• [Task objective]:
Pictures in the entries below are to be left out; otherwise, reproduce exactly the lines from the first through the line containing "[1067.07-1067.48s]".

• [Data for analysis]:
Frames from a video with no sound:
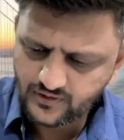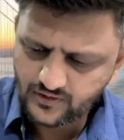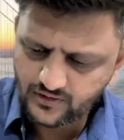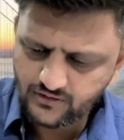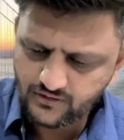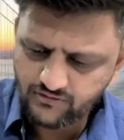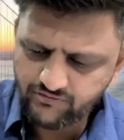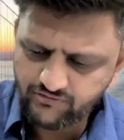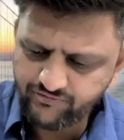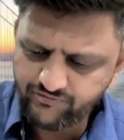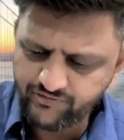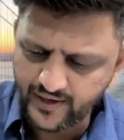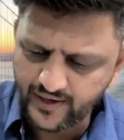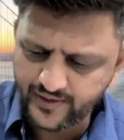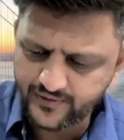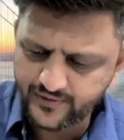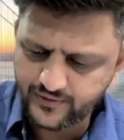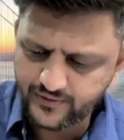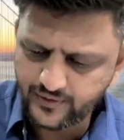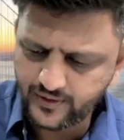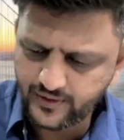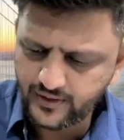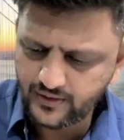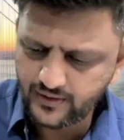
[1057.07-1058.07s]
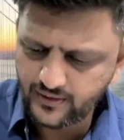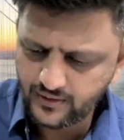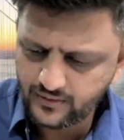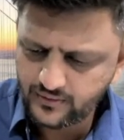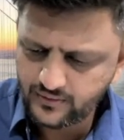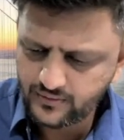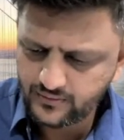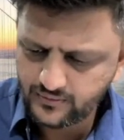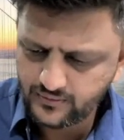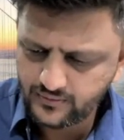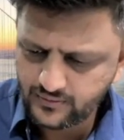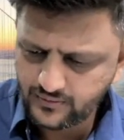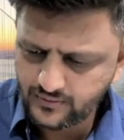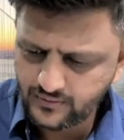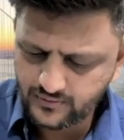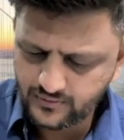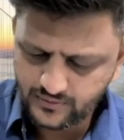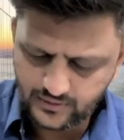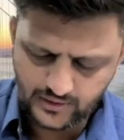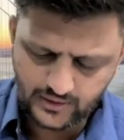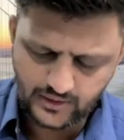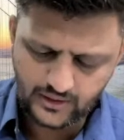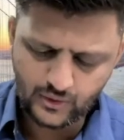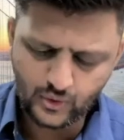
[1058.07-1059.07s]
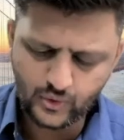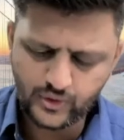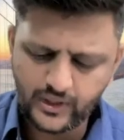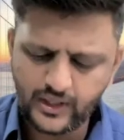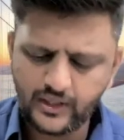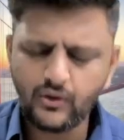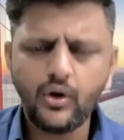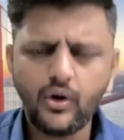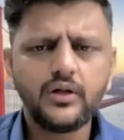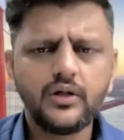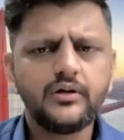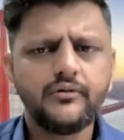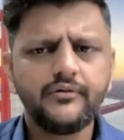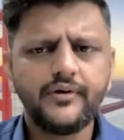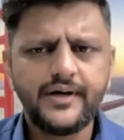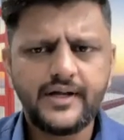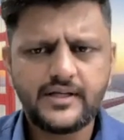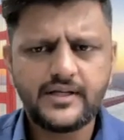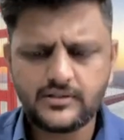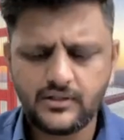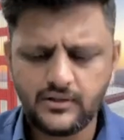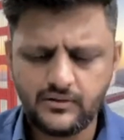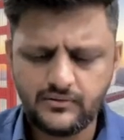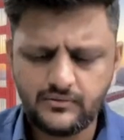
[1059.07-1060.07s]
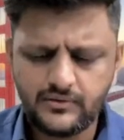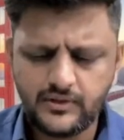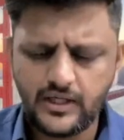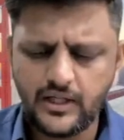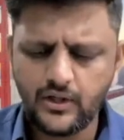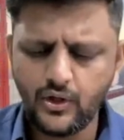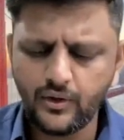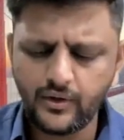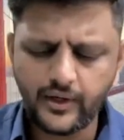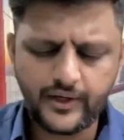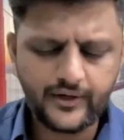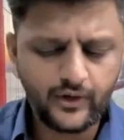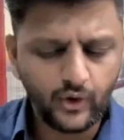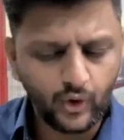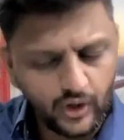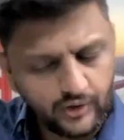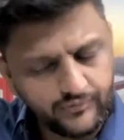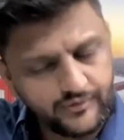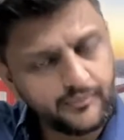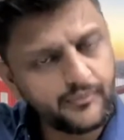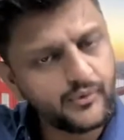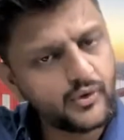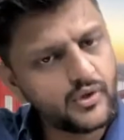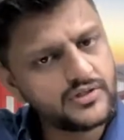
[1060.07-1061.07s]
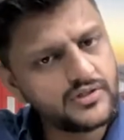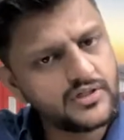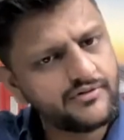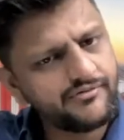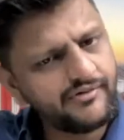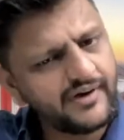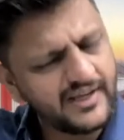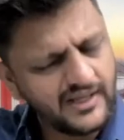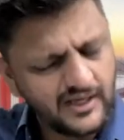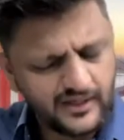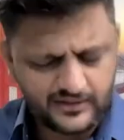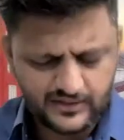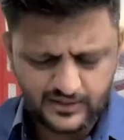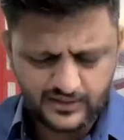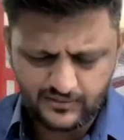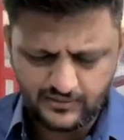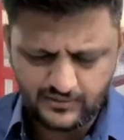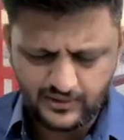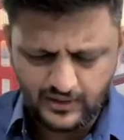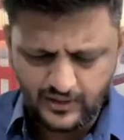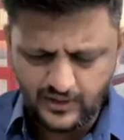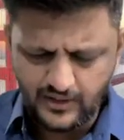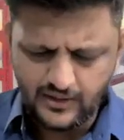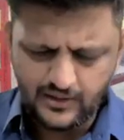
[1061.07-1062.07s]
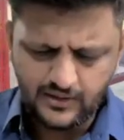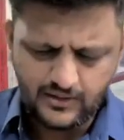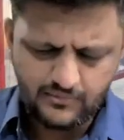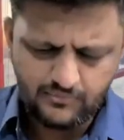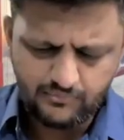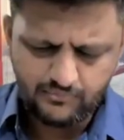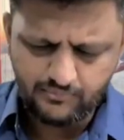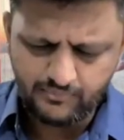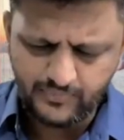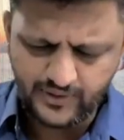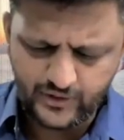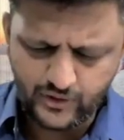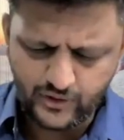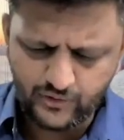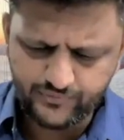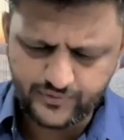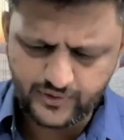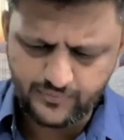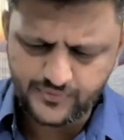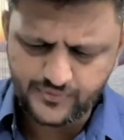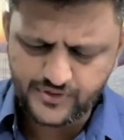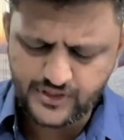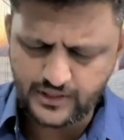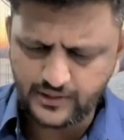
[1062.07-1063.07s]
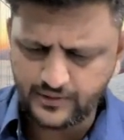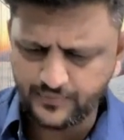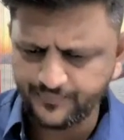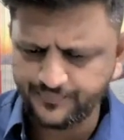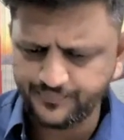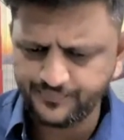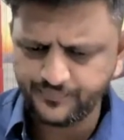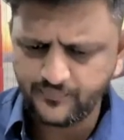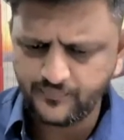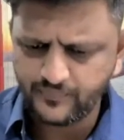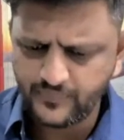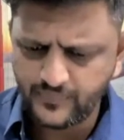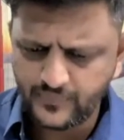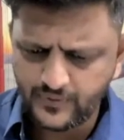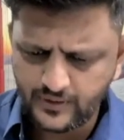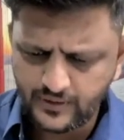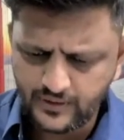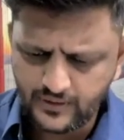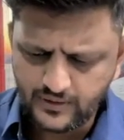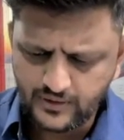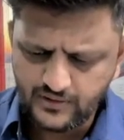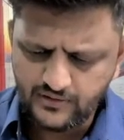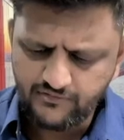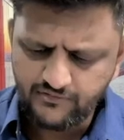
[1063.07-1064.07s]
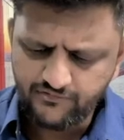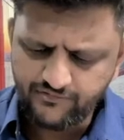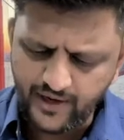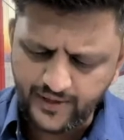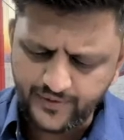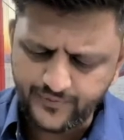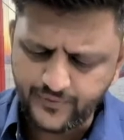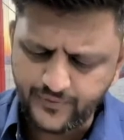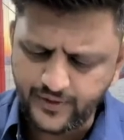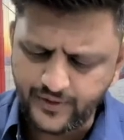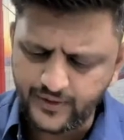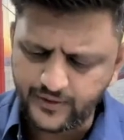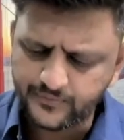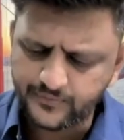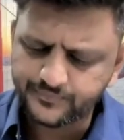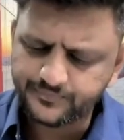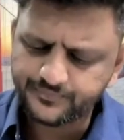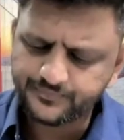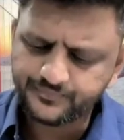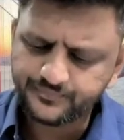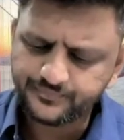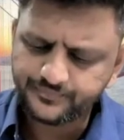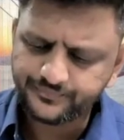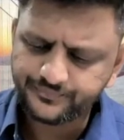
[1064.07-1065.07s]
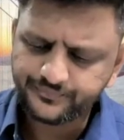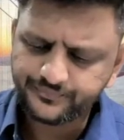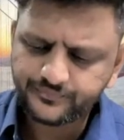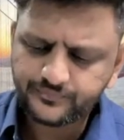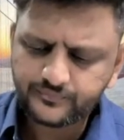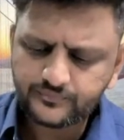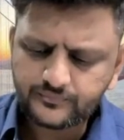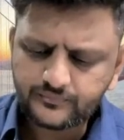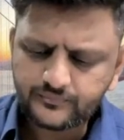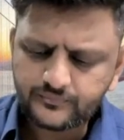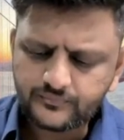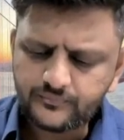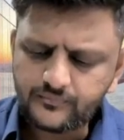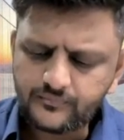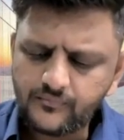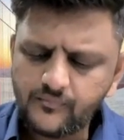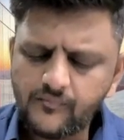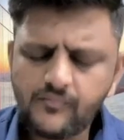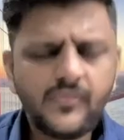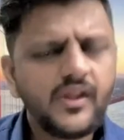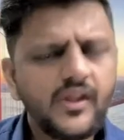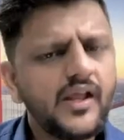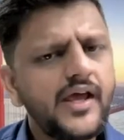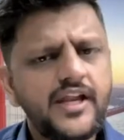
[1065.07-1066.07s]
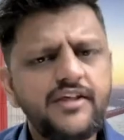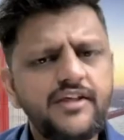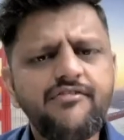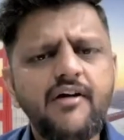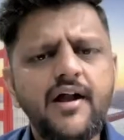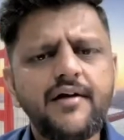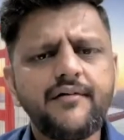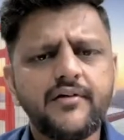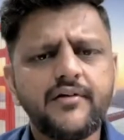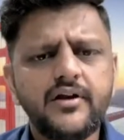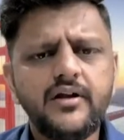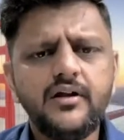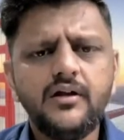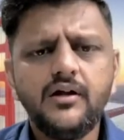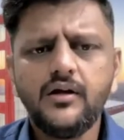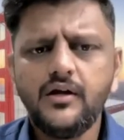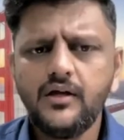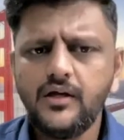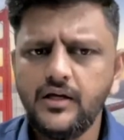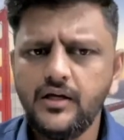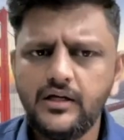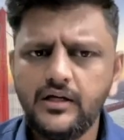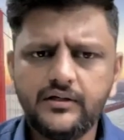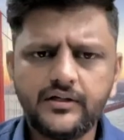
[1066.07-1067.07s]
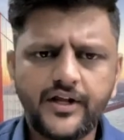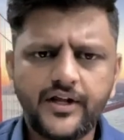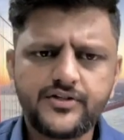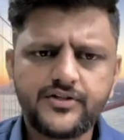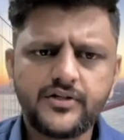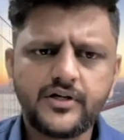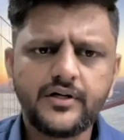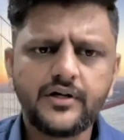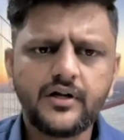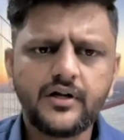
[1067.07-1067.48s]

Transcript: Factory. You know, look at all the wordings now. I'll not write all of them because there are 5. I think many of them. Check. Factory. Any factory registered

• [Answer box]:
Frames from a video with no sound:
[1057.07-1058.07s]
[1058.07-1059.07s]
[1059.07-1060.07s]
[1060.07-1061.07s]
[1061.07-1062.07s]
[1062.07-1063.07s]
[1063.07-1064.07s]
[1064.07-1065.07s]
[1065.07-1066.07s]
[1066.07-1067.07s]
[1067.07-1067.48s]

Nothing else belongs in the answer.